The robotic learning curve is another benefit of robotic surgery in bariatrics. RYGB is notorious for its learning curve of 75–100 cases. Because it mimics human hand motions, use of the robot drastically shortens the learning curve. This has been borne out in multiple studies about RRYGB [5]. The learning curve for the RRYGB was approximately ten cases [5, 17]. Indications that the learning curve has been overcome include mortality <1%, conversion to open 1–3%, major morbidity rates <5%, leak rate <2%, operative times <2 h, and robotic operative time being equal to laparoscopic operative time [3, 16, 19–22]. At teaching institutions, the learning curve appears to be the function of the attending surgeon [23]. Once the attending surgeons had overcome their own learning curves, the curves of subsequent trainees were significantly shorter than that of their prior colleague.

Below are some principals of the RRYGB. The literature regarding RRYGB is very supportive of the procedure. But there were several cautionary themes repeated among the reports that are mentioned below.

Patient selection for RYGB is critical to optimal outcomes. The most important factor in choosing a RYGB over other bariatric surgical procedures is patient choice. In most institutions, patients will attend a bariatric surgery seminar where all the surgical options are offered. Patients are encouraged to research these options prior to their initial consultation. When patients come in for their initial consultation, they generally know which operation they prefer. As we tell our patients, this operation is completely elective.

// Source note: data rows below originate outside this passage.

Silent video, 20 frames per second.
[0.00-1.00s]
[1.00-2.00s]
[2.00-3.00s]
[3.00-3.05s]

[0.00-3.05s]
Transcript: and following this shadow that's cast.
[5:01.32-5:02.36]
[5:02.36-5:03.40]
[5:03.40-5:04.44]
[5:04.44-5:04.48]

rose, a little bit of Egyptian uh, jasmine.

They have no surgical issues and can live out their lives without ever having this operation. As such, it is important that they satisfied with their operation of choice. Furthermore, they should be well prepared for their course after surgery.

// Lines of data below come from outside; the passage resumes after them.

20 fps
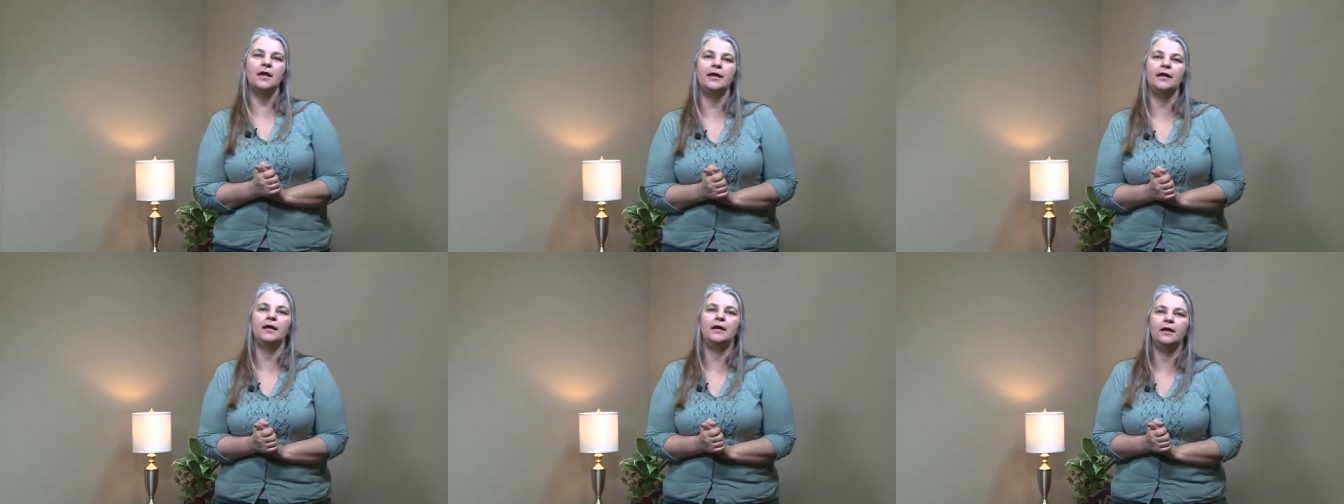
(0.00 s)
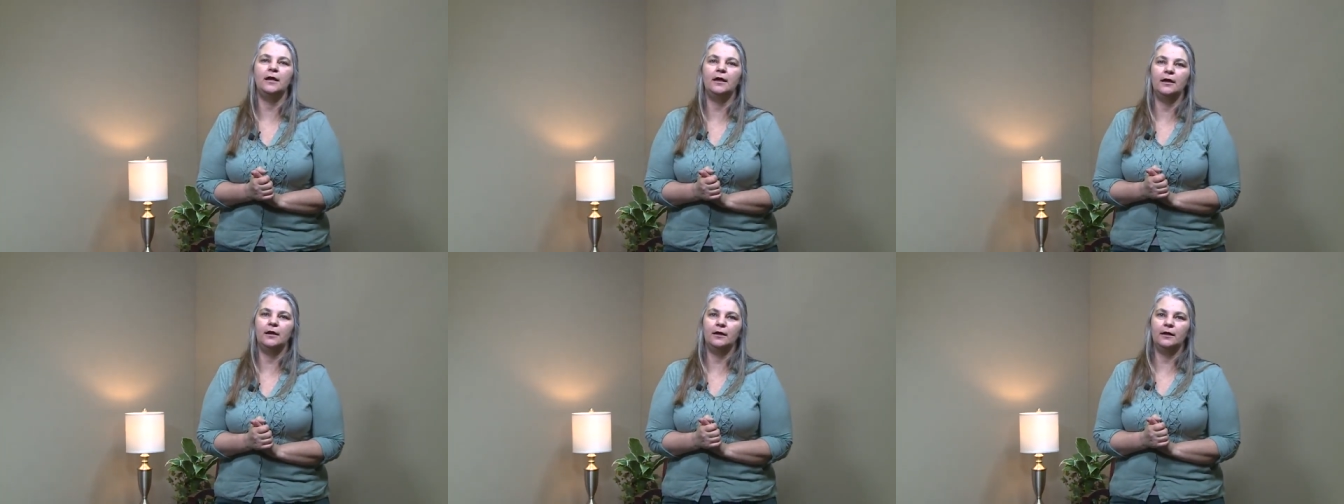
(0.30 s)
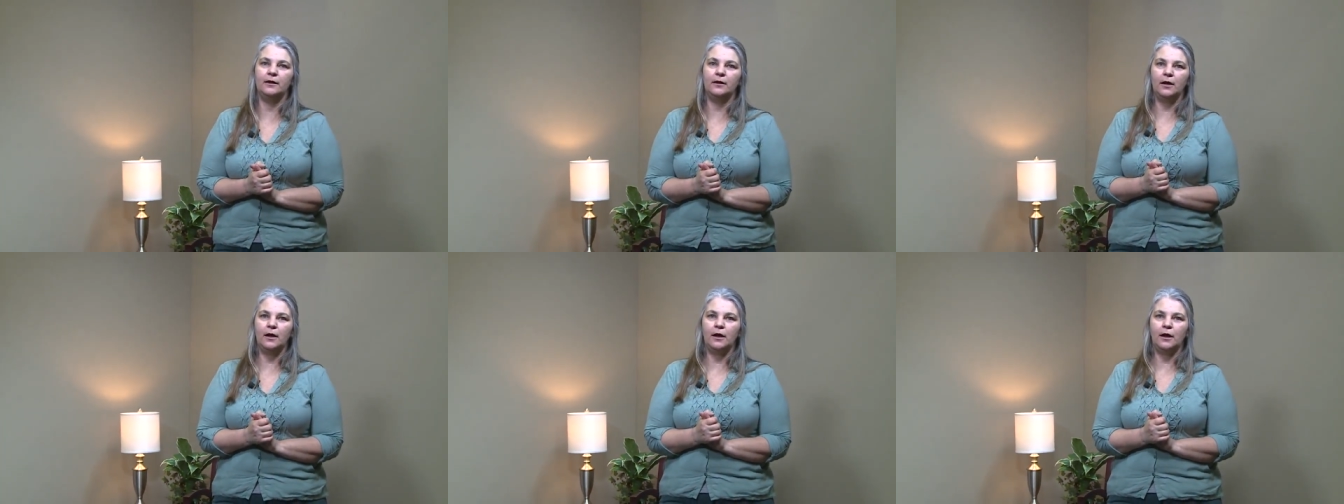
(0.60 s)

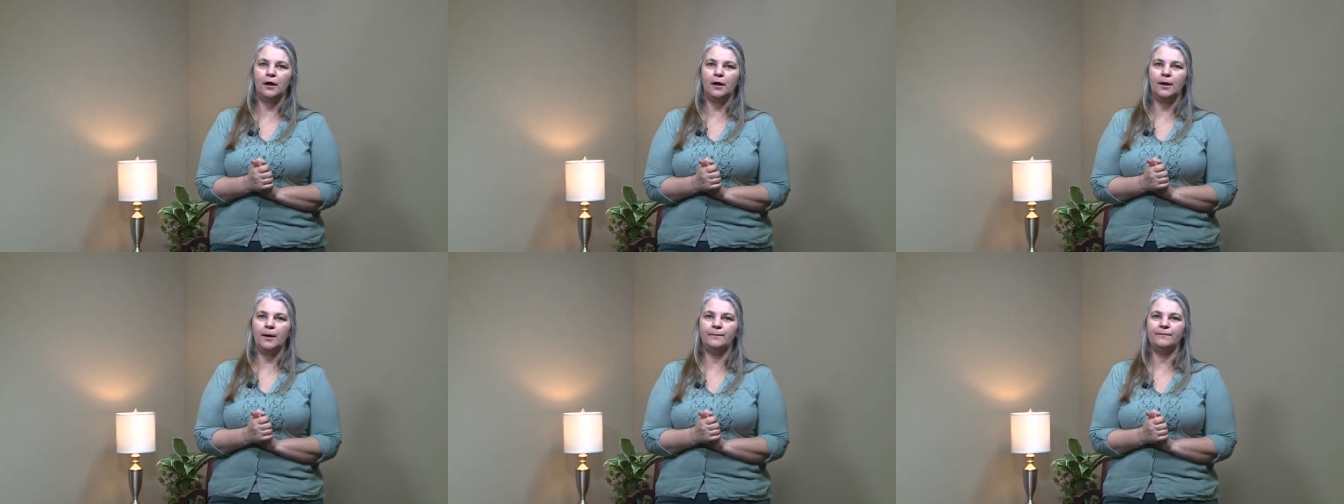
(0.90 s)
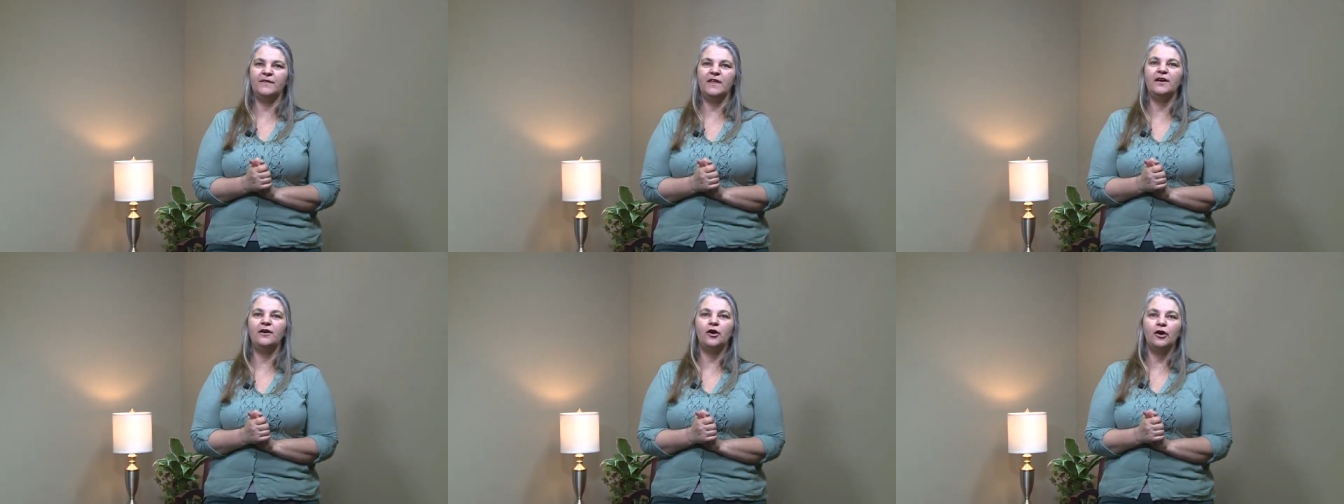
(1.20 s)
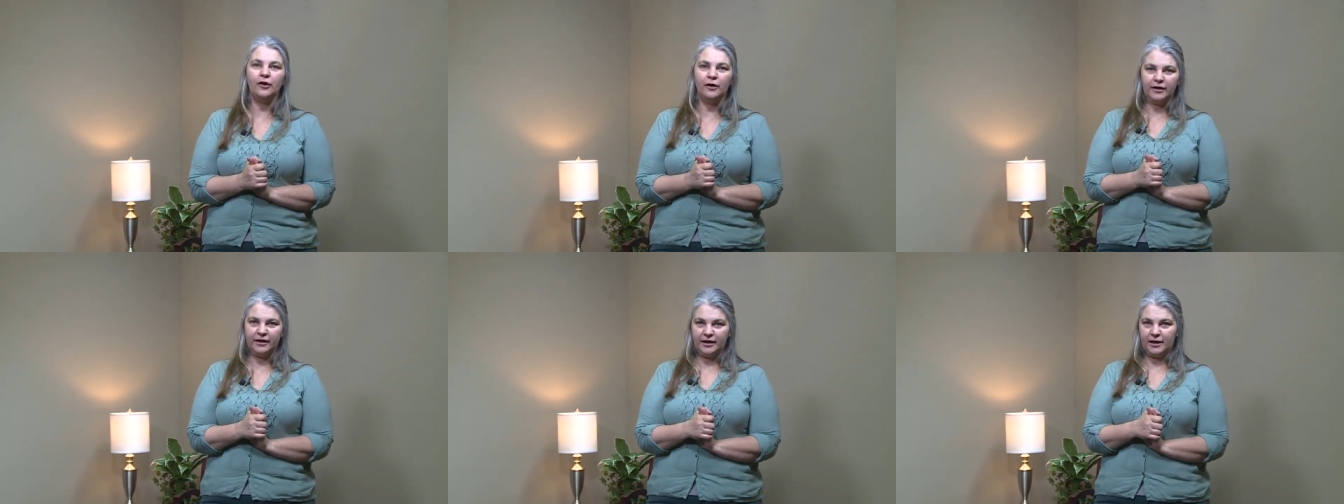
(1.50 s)
and um, they
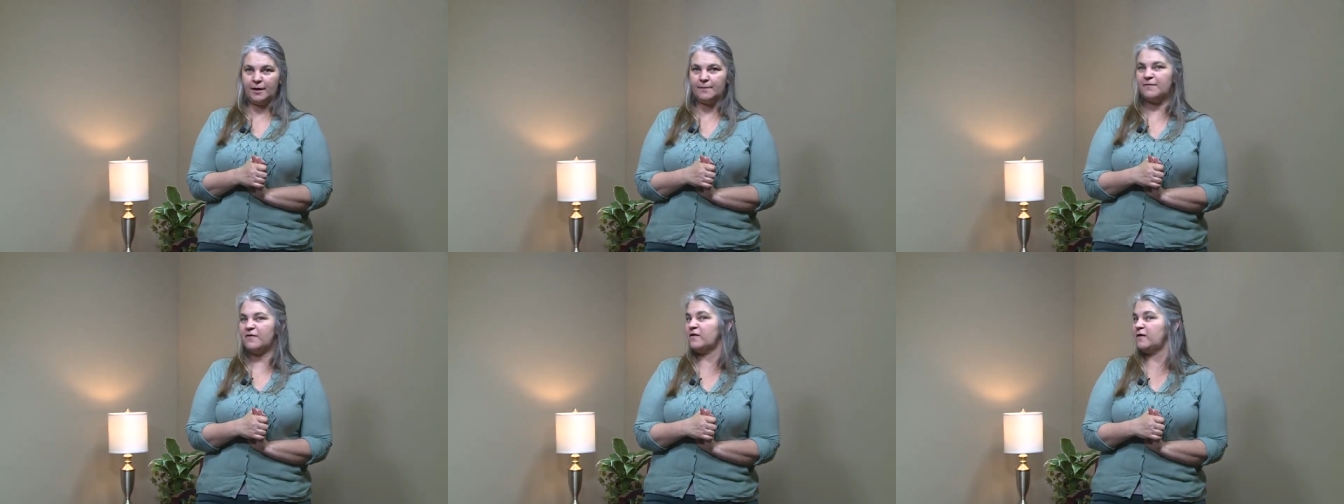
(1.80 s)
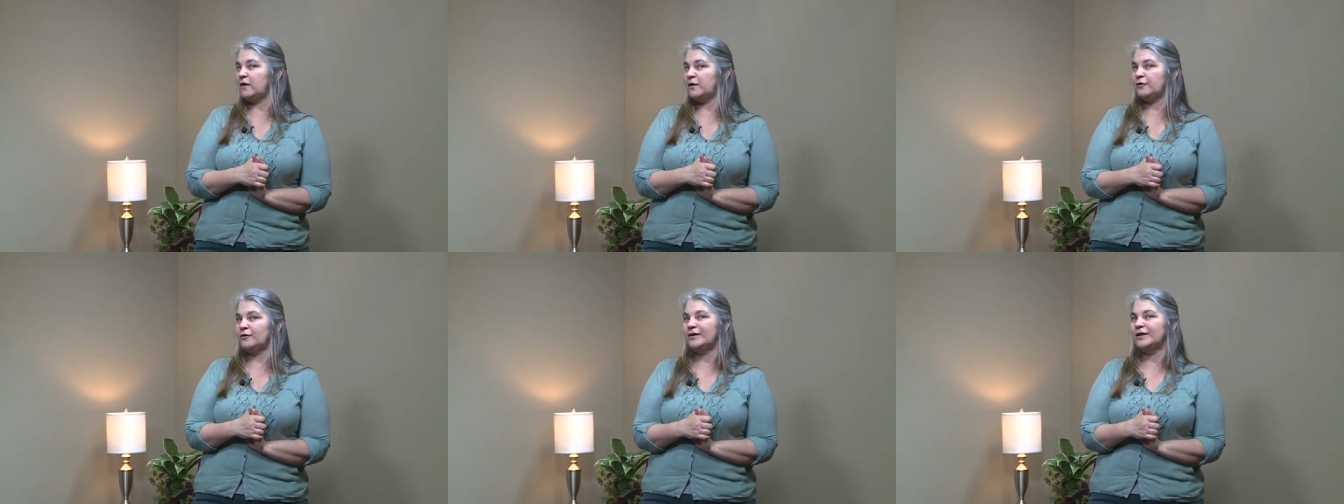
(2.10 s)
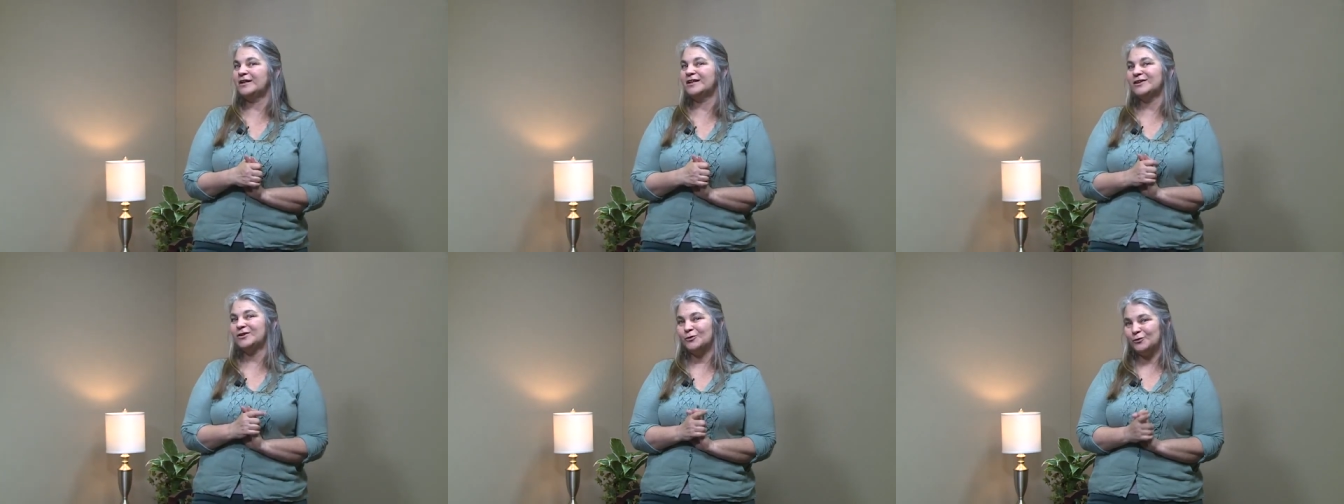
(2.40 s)
are kept secret.
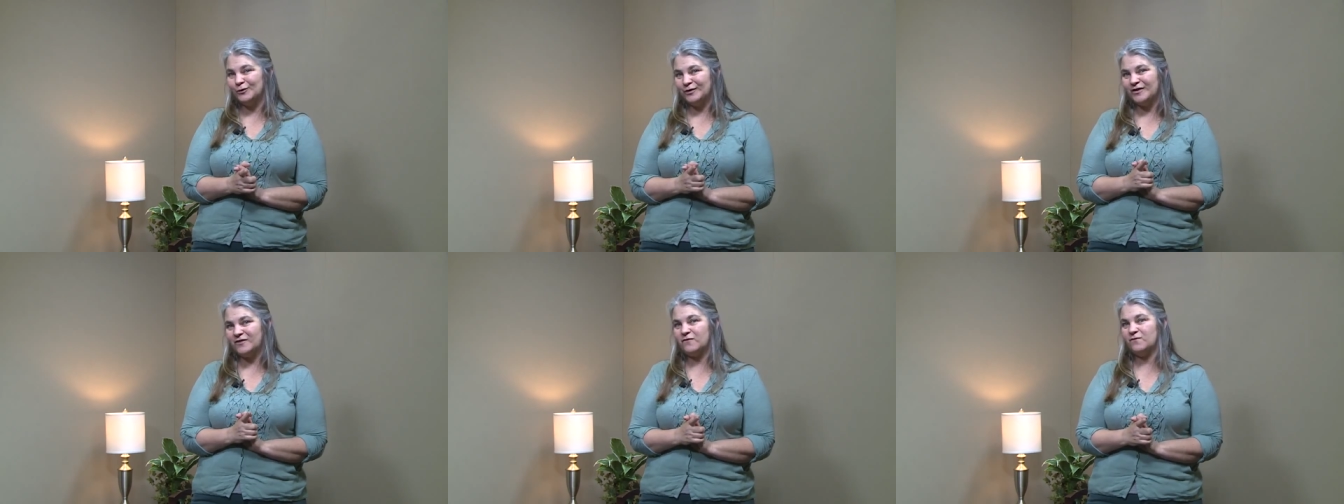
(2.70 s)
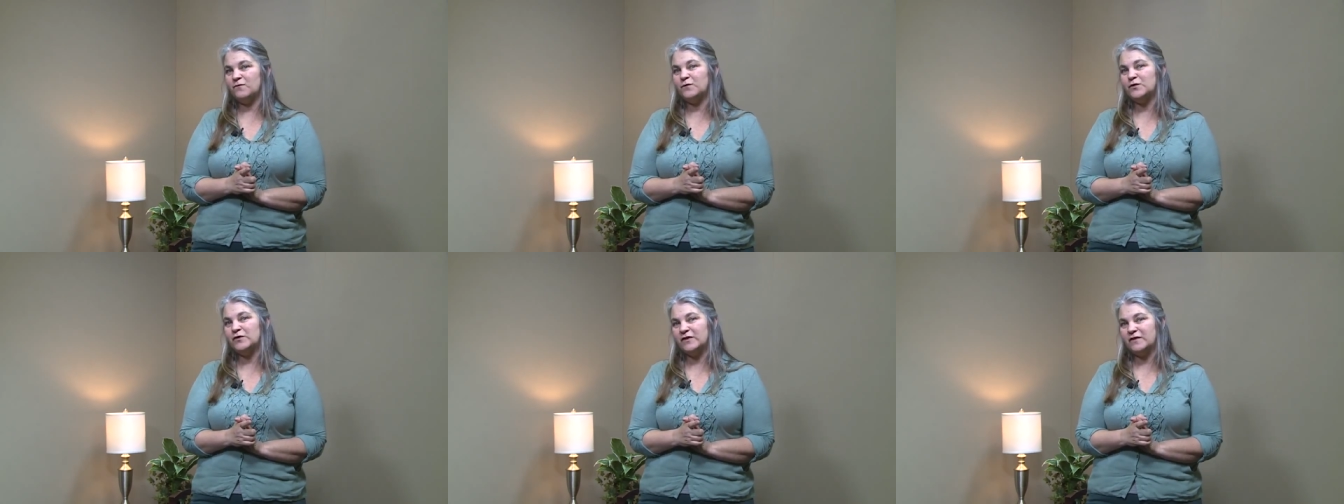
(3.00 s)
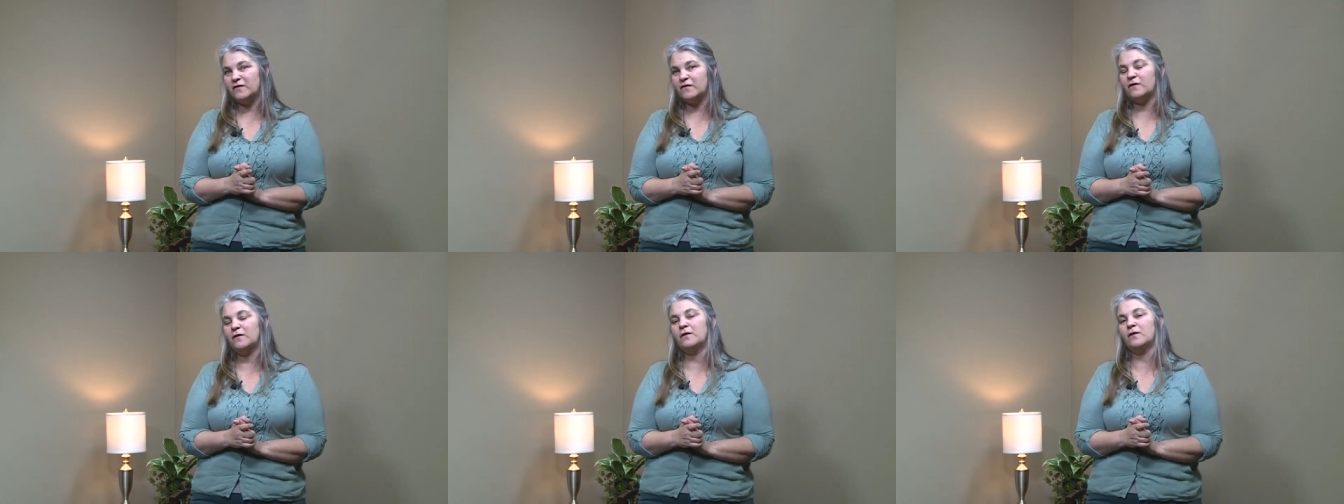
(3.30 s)
And the reason for
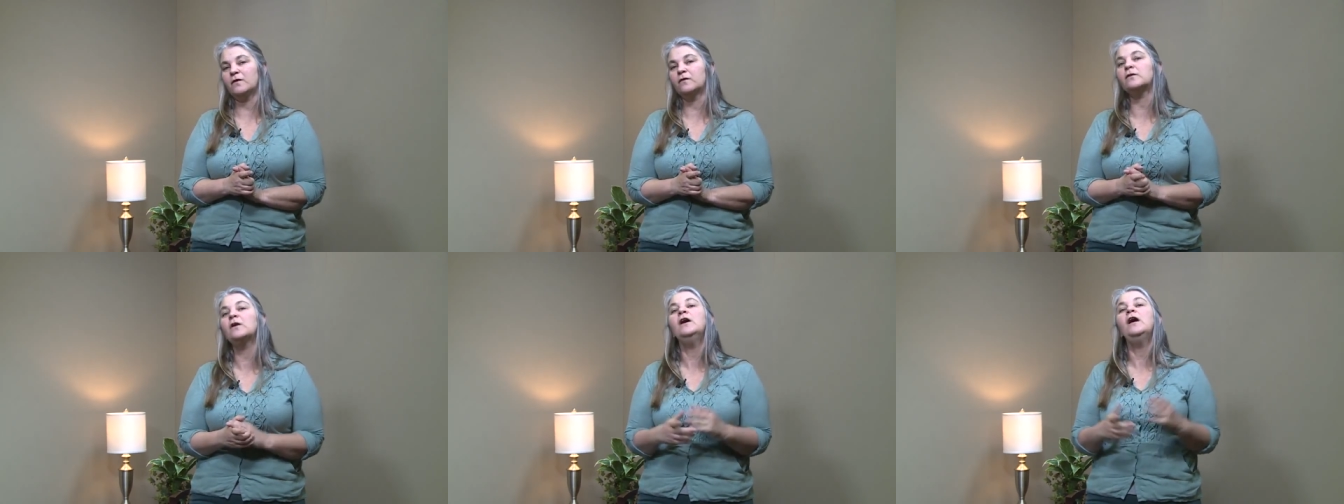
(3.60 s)
this is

Adequate pre-operative workup is essential to a safe and successful operative and post-operative course. This starts with the first visit. The patient should have a full history and physical examination performed. Patients who are actively smoking are not eligible for a RYGB. Targeted questions should be asked about the patient’s cardiac history and health, taking note of their metabolic equivalent of daily tasks. They should be asked about their history of venous thromboembolism and the lower extremities should be examined for venous stasis changes. If they previously have had a venous thromboembolism, pre-operative retrievable inferior vena cava filter can be considered, although this is controversial. Their pulmonary function should be interrogated and the obstructive sleep apnea screening questions should be asked. Any patient with four or more positive answers needs a sleep study to evaluate for sleep apnea. Sleep apnea is a significant risk for sudden post-operative death in the bariatric population. The patient’s ability to understand and cope with life changes after bariatric surgery should be evaluated. A patient who claims that their whole life will be better after bariatric surgery should be counseled about limiting expectations.

Pre-operative endoscopic evaluation has been advocated by many. The advantages include delineating gastroesophageal anatomy and obtaining gastric biopsies to determine H. pylori status which may decrease leak rate. The disadvantage is the time and cost to the patient. Others have advocated endoscopy only for patient with gastroesophageal reflux or patients over age 50, or for those who wish to have a sleeve gastrectomy.

Pre-operative care begins with a 2-week very low calorie diet. Patients are instructed to take one low carbohydrate, high protein drink for breakfast, one for lunch and a small, protein-rich dinner. This type of diet assists in shrinking the liver, assisting the surgeon, but has also been demonstrated to improve post-operative outcomes [24]. Patients are made NPO to solids and full liquids the night before surgery but are encouraged to drink clear liquids up until 2 h before surgery. This regimen is approved by the American Society of Anesthesiologists and has been shown to reduce patient anxiety and post-operative nausea without increasing complication rates [25].